Simple Virtuoso SQL and Full Text Example

howto
virtuosordbms
sql
fulltext-search
#1

Virtuoso has supported Full Text Search via SQL or SPARQL for many years. Naturally, its use in SPARQL is much more common than its use in SQL.

Here is a simple sequence of commands that you can apply to any Virtuoso instance once you’ve copied the CSV files used in the example to your ~/virtuoso/vad folder.

-- Cleanup

DROP TABLE csv.demo.companies ;
DROP TABLE csv.demo.investments ;
DROP TABLE csv.demo.investors ;
DROP TABLE csv.demo.articles ;

DELETE FROM DB.DBA.csv_load_list ;

-- Register CSVs located in a directory relative to 
-- ~virtuoso/database or $VIRTUOSO/database 

CSV_REGISTER ('../vad', 'companies.csv') ;
CSV_REGISTER ('../vad', 'investments.csv') ;
CSV_REGISTER ('../vad', 'investors.csv') ;
CSV_REGISTER ('../vad', 'articles.csv') ;
-- Verify Registration 

SELECT * FROM  DB.DBA.csv_load_list ;
-- Load Data 

CSV_LOADER_RUN () ;
-- Create "vdb" USER

USER_CREATE('vdb','vdb') ;
-- Grant access to user "vdb" for live demo purposes

GRANT SELECT ON "csv"."demo"."companies" TO "vdb" ;
GRANT SELECT ON "csv"."demo"."investments" TO "vdb" ;
GRANT SELECT ON "csv"."demo"."investors" TO "vdb" ;
GRANT SELECT ON "csv"."demo"."articles" TO "vdb" ;
-- Confirm Data Load

SELECT TOP 10 * FROM "csv"."demo"."companies" ;
SELECT TOP 10 * FROM "csv"."demo"."investments" ;
SELECT TOP 10 * FROM "csv"."demo"."investors" ;
SELECT TOP 10 * FROM "csv"."demo"."articles" ;
-- Full Text Indexing on "csv"."demo"."investors"
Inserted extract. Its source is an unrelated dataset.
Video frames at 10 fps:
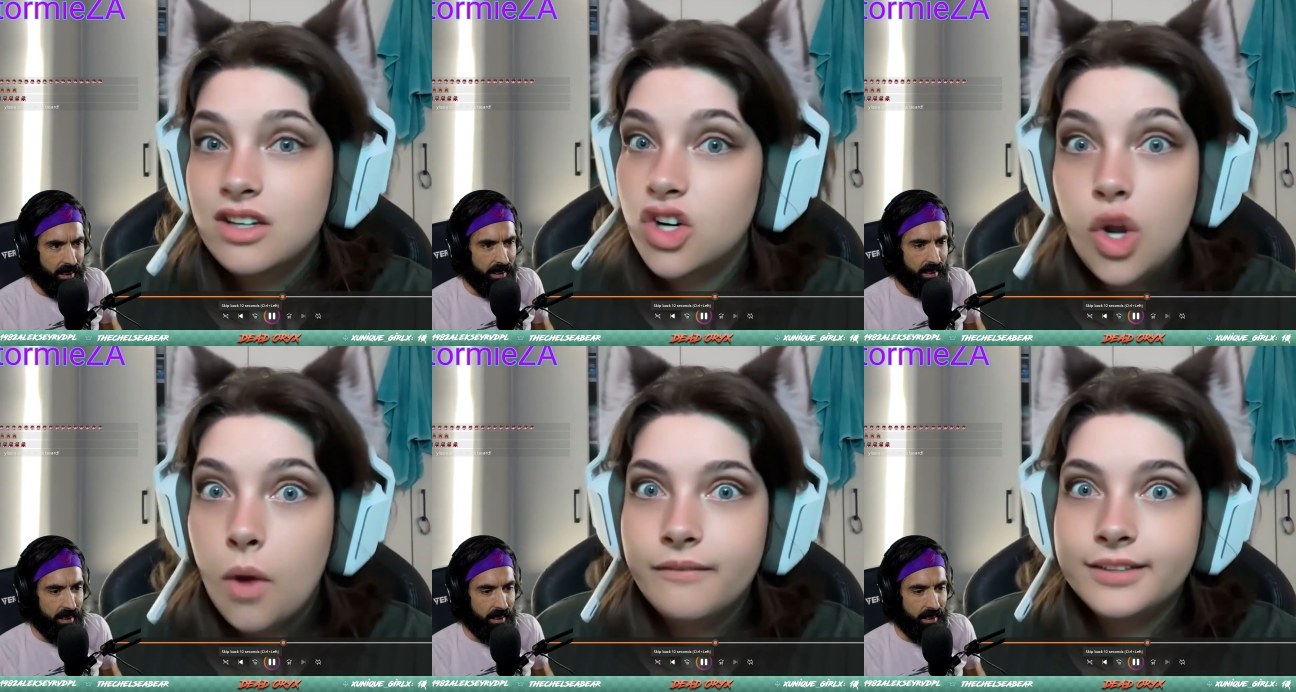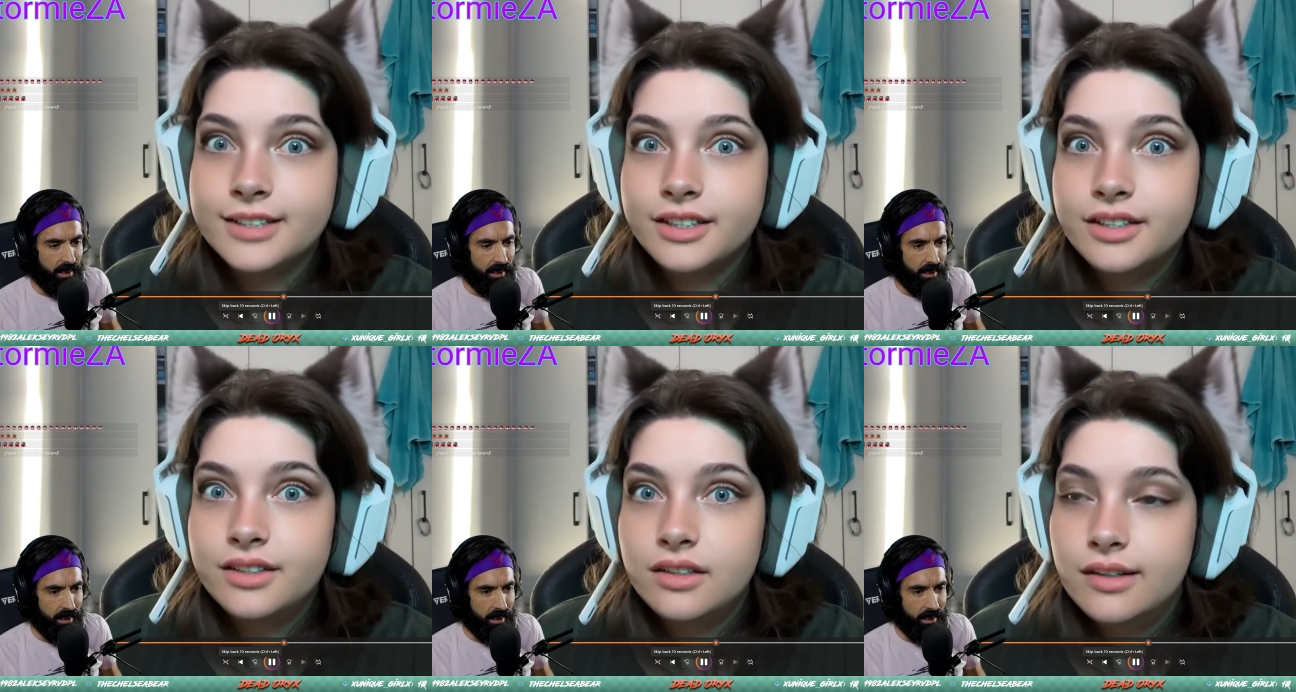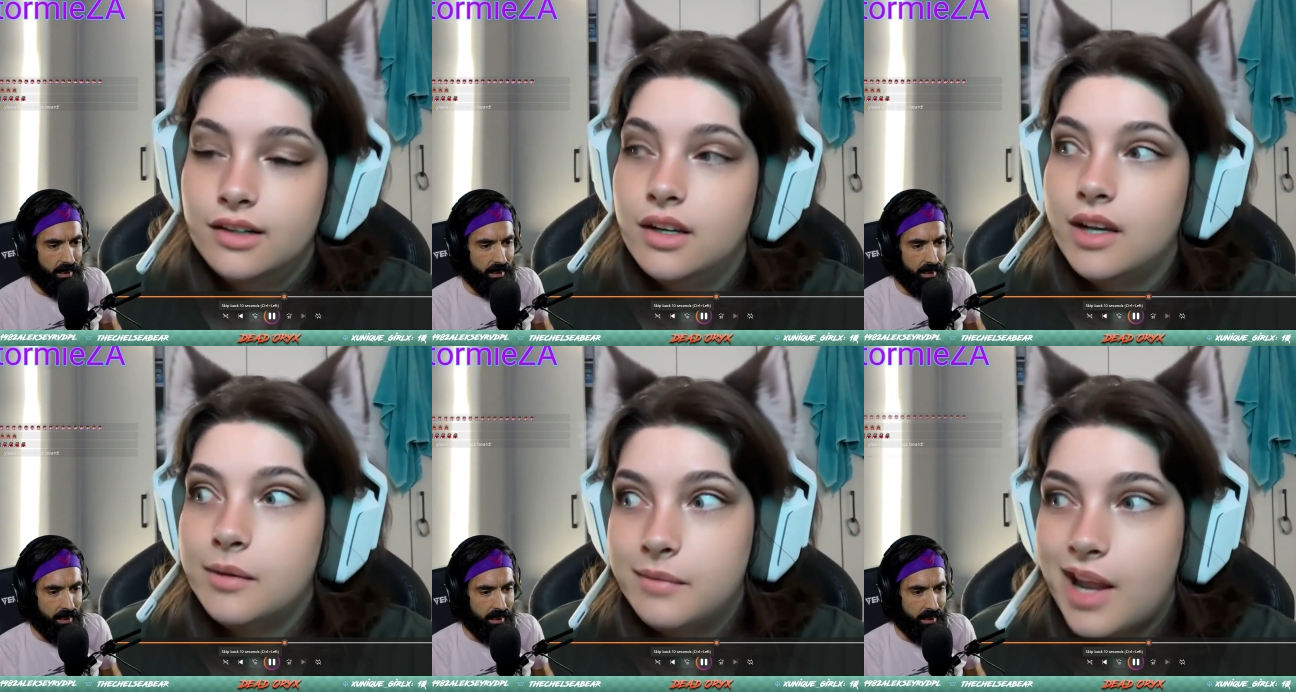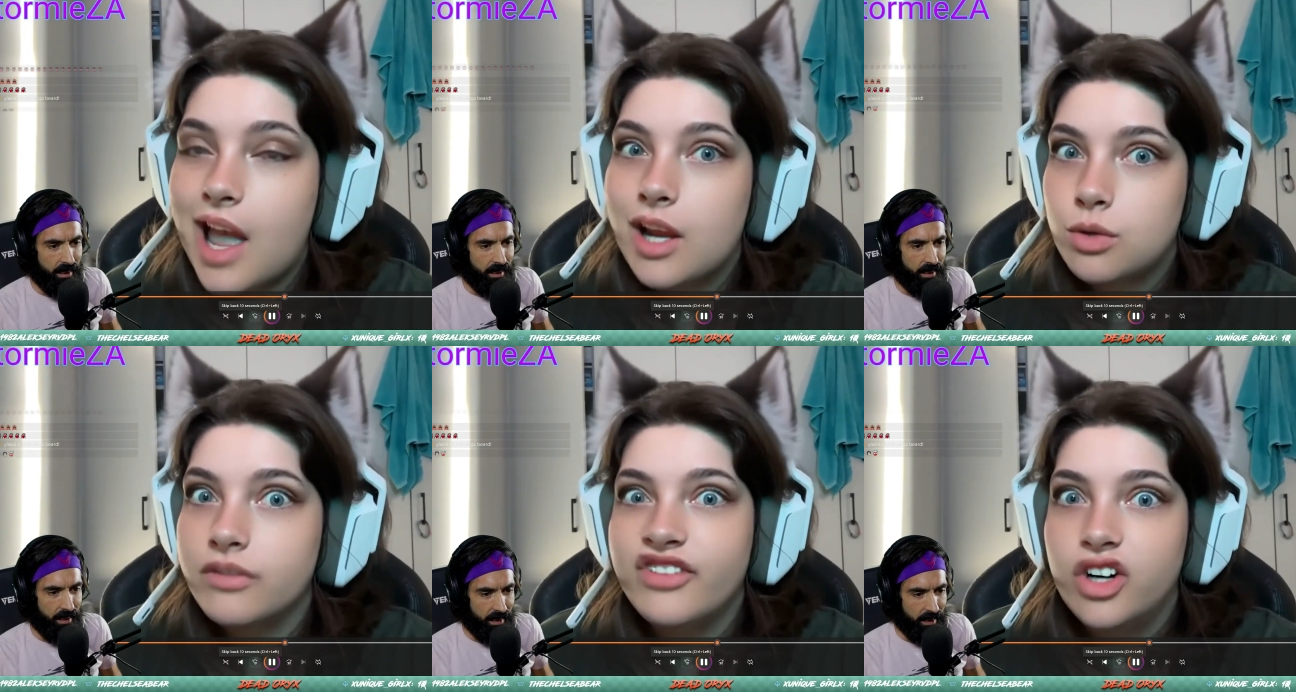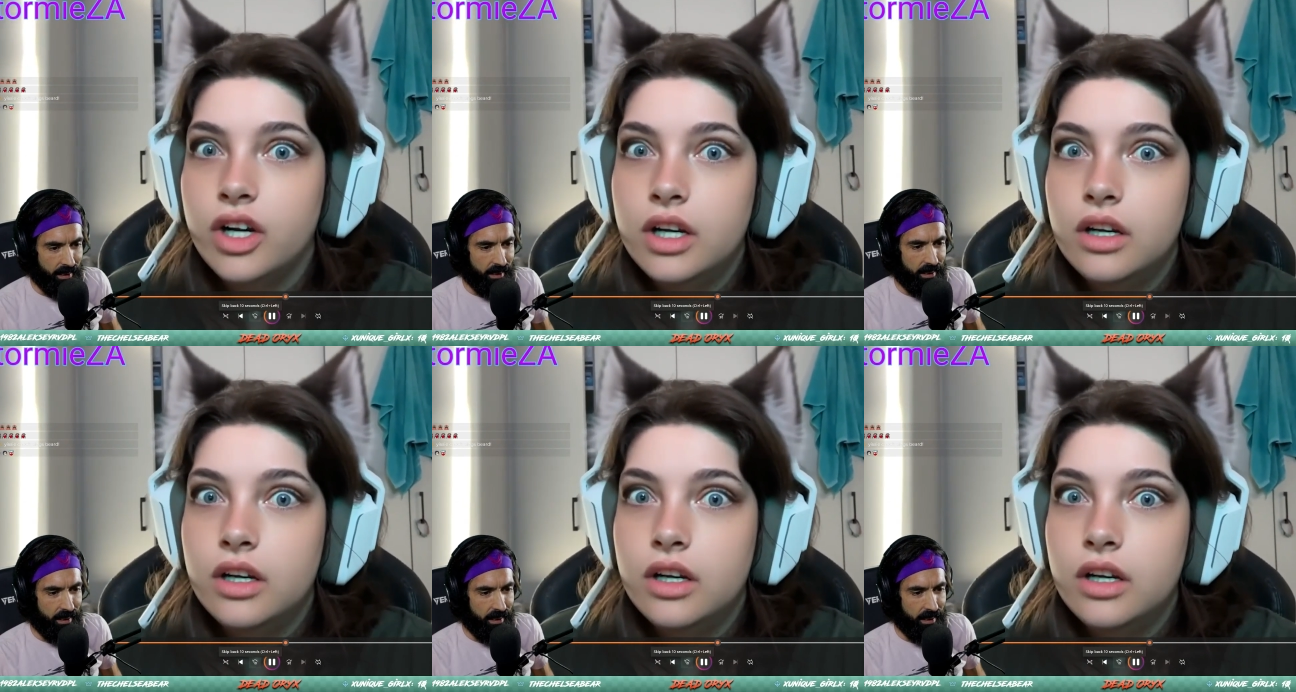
Speaker 1: no filters, actual fairy.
CREATE TEXT INDEX ON "csv"."demo"."investors" (overview) ;

SELECT COUNT (*) 
FROM "csv"."demo"."investors" 
WHERE CONTAINS (overview, '"venture capital"')  ;

SELECT blog_url 
FROM "csv"."demo"."investors" 
WHERE CONTAINS (overview, '"venture capital"') AND 
	  blog_url IS NOT NULL  ;

SELECT blog_url, blog_feed_url
FROM "csv"."demo"."investors"
WHERE CONTAINS (overview, '"venture capital"') AND
      blog_url AND blog_feed_url IS NOT NULL ;
-- Full Text Indexing on "csv"."demo"."articles

CREATE TEXT INDEX ON "csv"."demo"."articles" (snippet) ;

Test Queries

SELECT COUNT (*) 
FROM "csv"."demo"."articles" 
WHERE CONTAINS (title, '"Apple"')  ;
SELECT COUNT (*) 
FROM "csv"."demo"."articles" 
WHERE CONTAINS (snippet, '"Apple"')  ;
SELECT COUNT (*) 
FROM "csv"."demo"."articles" 
WHERE CONTAINS (title, '"Apple" OR "Samsung"')  ;
SELECT snippet 
FROM "csv"."demo"."articles" 
WHERE CONTAINS (snippet, '"Apple"') AND 
  snippet IS NOT NULL  ;
SELECT COUNT (*) 
FROM "csv"."demo"."articles" 
WHERE CONTAINS (snippet, '"Apple" and "Samsung"') AND 
snippet IS NOT NULL  ;

Note: the queries that follow are also associated with live links. To view the documents identified by these links simply authenticate as vdb (for both username and password) when challenged.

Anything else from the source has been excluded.